Just to be clear - we are not, at the moment, capturing "internals" in the sense of what happens inside an individual code (nothing as detailed as what @ThomasThelen describes). Renku is concerned with higher-order provenance on the level of file inputs/outputs and code executions, but by default we treat the code executions as black boxes. Still, we do the provenance capture automatically not just for the purpose of documenting the data flow but to enable reproducibility. For that, we need to capture enough additional information on top of just "input" and "output" (and potentially other parameters) to reconstruct the command-line invocation. It wasn't clear to me how the ProvONE ontology could be used in this case - do you maybe have some examples you could point me to?

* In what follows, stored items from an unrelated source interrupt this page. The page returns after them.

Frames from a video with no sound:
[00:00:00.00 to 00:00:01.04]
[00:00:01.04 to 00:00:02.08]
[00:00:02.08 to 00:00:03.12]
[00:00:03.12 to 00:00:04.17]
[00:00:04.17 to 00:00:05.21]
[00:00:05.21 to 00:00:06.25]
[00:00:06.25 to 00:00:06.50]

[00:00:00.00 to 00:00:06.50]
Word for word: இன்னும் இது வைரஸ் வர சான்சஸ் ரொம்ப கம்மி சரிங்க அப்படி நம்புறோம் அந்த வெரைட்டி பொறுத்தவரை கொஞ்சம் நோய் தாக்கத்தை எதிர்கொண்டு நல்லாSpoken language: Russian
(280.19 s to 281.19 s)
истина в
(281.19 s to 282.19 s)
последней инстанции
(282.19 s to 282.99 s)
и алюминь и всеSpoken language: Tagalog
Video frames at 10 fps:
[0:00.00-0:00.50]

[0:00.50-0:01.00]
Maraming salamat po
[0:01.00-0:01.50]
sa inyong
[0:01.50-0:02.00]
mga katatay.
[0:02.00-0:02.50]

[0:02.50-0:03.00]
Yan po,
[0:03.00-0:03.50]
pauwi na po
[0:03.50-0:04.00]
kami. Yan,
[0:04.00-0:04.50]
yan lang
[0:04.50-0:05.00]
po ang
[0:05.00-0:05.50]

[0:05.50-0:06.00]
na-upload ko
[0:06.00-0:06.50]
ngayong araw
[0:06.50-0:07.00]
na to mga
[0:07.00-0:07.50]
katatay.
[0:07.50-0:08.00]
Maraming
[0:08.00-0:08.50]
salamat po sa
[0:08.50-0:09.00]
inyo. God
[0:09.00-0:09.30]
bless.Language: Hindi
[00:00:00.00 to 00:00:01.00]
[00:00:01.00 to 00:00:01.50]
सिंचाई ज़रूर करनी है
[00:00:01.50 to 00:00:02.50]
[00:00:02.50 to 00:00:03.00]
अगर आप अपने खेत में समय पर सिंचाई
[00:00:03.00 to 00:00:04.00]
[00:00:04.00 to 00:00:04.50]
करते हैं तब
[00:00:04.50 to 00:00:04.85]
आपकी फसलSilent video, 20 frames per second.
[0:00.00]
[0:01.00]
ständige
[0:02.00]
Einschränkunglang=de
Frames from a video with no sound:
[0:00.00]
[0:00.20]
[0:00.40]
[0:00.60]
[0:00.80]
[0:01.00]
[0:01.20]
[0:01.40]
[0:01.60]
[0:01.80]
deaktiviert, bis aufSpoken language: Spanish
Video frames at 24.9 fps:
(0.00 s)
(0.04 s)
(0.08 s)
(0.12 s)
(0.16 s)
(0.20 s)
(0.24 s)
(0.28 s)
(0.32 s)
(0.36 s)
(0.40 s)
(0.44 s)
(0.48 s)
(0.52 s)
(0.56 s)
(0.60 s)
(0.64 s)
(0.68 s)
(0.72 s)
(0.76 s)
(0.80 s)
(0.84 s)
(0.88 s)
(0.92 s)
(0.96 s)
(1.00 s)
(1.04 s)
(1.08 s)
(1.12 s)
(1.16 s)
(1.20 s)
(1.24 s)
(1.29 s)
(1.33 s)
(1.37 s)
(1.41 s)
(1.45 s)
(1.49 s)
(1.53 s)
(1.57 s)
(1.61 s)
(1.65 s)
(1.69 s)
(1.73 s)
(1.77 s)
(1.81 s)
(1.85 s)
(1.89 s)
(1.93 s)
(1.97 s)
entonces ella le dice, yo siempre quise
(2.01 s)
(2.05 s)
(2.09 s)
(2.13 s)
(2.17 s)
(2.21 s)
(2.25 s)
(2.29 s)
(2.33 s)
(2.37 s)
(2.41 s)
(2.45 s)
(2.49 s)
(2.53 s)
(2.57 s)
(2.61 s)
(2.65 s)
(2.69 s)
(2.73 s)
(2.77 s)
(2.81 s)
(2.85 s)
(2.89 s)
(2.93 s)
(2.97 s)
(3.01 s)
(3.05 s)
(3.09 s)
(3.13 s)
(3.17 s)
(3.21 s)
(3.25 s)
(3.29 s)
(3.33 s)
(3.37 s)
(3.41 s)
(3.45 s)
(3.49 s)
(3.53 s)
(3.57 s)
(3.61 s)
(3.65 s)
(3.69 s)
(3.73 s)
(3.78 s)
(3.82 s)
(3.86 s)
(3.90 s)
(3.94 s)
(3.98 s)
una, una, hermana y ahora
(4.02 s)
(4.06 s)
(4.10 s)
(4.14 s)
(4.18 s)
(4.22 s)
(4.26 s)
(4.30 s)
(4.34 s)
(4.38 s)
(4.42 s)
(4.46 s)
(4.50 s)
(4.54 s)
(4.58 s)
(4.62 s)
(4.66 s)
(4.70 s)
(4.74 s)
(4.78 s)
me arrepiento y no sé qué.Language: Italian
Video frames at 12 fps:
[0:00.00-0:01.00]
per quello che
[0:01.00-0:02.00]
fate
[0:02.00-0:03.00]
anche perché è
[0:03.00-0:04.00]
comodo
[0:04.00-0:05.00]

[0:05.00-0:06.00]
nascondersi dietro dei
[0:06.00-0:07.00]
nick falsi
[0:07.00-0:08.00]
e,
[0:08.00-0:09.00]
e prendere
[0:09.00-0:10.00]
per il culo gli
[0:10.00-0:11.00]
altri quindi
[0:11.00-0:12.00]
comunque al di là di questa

That said, we do envision plenty of situation where having more fine-grained metadata about what happens inside the black boxes would be useful. For this, we allow plugins to expose more metadata about a given process in the form of annotations - we are currently building up such a plugin for ML-specific tasks (https://github.com/ratschlab/renku-mls). One interesting option might be to use something like the YesWorkflow as such a plugin.
I just came across this again, as I was quite unhappy to see how zenodo displays the contents of entire renku projects, e.g. https://zenodo.org/records/8213124. The 'Files' section displays all the meaningless hidden and renku files before even getting to the README.md. I don't know if we need to solve all the issues discussed above before creating a way to publish an entire renku project on zenodo in a more meaningful way. All it would take is to populate the 'Description' field with the contents of README.md and add additional text providing the link to the original renkulab.io project and a link to the instructions for how to recreate a renkulab project locally. As a start, we could include the whole history, so that we ensure that the project is usable as intended. Why not, except for size issues?